New York Times’ 100 Notable Books.

It’s getting to be my favorite time of the year—at least as far as book lists go. The New York Times’ notable “100 Notable Books” is the monarch of lists, and it’s a good one. I can recommend several titles on the list, a few of which I’ve reviewed before:


  • A Constellation of Vital Phenomena, Anthony Marra (review)
  • Dissident Gardens, Jonathan Lethem (my review is upcoming)
  • The Infatuations, Javier Marías (probably the best novel I’ve read this year; my essay)
  • The Lowland, Jhumpa Lahiri (my review upcoming)
  • The Sound of Things Falling, Juan Gabríel Vásquez (my review upcoming)
  • Tenth of December, George Saunders (review)


  • My Beloved World, Sonia Sotomayor (review)

For more “best” books lists go here.

“The Darkness is Deep Indeed”: Essay on Javier Marias.

theinfatuationsMy essay on Spanish writer Javier Marías has gone live at The Millions. It’s also a review of his latest novel, The Infatuations, which was just released this past Tuesday (August 11). The very short and very rough version of the essay: Marías is brilliant, and the book is brilliant, and you should read it. The full essay opens:

Maria Dolz sees the same couple at the same café in the same city, Madrid, nearly every morning. “[T]he sight of them together” calmed her, and provided her “with a vision of an orderly or, if you prefer, harmonious world.” Maria works for a book publisher, where she often must deal with vain and pretentious authors — including one who is so infatuated with the Nobel Prize that he has already prepared an acceptance speech in Swedish. She is somewhere just south of 40, and has not married. To her, the couple was the ideal form of love, a couple who unselfconsciously enjoyed every second in each other’s presence. “[I] didn’t regard them with envy, not at all,” Maria says, “but with a feeling of relief that in the real world there could exist what I believed to be a perfect couple.”

The Millions’ Most-Anticipated Books.

The Millions has posted its fantastic most-anticipated books list—this one of books for the second half of the year. Their round-ups are always must-reads.

One notable book on an auspicious list: The Infatuations by Javier Marías. My ARC of the book just arrived in the mail today, and I’m preparing an essay on Marías—an absolute genius—in time for the book’s August release. (It will be a review of the book, too.)

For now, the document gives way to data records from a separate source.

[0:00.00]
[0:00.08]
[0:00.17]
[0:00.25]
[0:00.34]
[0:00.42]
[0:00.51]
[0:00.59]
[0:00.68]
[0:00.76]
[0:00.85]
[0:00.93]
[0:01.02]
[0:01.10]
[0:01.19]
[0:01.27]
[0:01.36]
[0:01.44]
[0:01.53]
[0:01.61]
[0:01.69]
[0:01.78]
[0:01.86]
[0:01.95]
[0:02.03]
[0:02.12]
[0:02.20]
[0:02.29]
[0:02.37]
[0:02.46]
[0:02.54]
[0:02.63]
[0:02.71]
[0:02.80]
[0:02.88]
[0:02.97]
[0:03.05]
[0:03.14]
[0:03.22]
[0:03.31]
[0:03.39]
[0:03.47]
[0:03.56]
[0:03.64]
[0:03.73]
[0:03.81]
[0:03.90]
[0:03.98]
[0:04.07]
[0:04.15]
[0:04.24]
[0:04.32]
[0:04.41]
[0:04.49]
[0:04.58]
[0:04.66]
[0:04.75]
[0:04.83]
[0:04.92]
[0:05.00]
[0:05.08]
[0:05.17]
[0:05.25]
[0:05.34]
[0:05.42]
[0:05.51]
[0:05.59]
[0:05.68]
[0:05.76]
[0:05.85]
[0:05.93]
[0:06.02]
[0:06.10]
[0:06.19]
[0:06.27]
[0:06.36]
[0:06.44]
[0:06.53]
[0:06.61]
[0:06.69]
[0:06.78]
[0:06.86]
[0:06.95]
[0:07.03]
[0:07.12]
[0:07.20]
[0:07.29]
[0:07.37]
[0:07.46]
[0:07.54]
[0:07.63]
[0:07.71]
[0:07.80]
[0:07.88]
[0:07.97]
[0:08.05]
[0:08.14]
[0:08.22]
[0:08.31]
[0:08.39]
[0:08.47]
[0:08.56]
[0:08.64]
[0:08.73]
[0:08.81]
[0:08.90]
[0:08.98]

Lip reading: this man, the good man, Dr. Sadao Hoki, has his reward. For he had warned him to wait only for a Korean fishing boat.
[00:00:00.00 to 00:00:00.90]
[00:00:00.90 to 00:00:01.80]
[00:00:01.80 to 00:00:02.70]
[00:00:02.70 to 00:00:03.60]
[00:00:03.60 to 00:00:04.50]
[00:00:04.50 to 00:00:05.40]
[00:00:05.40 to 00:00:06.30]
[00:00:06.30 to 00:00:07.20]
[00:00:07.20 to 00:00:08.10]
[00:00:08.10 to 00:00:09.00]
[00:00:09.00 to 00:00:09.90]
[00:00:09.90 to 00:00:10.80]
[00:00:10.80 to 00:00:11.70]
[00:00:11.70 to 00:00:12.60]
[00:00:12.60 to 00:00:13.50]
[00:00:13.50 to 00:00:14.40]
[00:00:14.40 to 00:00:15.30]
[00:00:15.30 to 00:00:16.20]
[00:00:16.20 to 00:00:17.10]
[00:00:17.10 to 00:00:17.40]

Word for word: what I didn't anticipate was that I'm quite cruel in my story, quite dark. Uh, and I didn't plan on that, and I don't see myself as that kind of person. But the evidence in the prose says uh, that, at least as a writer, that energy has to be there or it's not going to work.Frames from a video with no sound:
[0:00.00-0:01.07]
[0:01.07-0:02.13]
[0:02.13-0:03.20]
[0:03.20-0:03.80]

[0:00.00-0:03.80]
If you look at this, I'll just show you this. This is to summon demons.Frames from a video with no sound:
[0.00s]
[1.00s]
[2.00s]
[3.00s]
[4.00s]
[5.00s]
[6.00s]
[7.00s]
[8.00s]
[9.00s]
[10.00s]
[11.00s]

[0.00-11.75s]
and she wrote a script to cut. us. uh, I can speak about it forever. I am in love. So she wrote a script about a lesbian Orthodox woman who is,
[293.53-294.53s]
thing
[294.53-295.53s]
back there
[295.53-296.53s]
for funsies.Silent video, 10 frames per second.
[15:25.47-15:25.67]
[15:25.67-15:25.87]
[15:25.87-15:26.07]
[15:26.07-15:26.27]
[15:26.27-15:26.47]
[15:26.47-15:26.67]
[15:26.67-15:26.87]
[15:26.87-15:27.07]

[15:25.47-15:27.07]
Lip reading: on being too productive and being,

Paris Review Interview with Javier Marías.

Javier Marías, in an interview with The Paris Review:

Some have said that writing is a unique way of knowing, but it is a unique way of recognizing. This happens very often in Proust in particular. You read something and you say, Yes, this is true, this is something I have experienced, this is something I have seen, I have felt this, but I wouldn’t have been able to express it the way he has. Now I really know it. That is what the novel does better than any other genre or any other art, in my opinion. I wouldn’t say that I think best when I am writing. But I think differently.

I’m late to reading Marías, but I am glad I finally tackled A Heart So White. Breathtaking book.

One of these days I will get through the absolute treasure-trove that is the PR’s collection of interviews.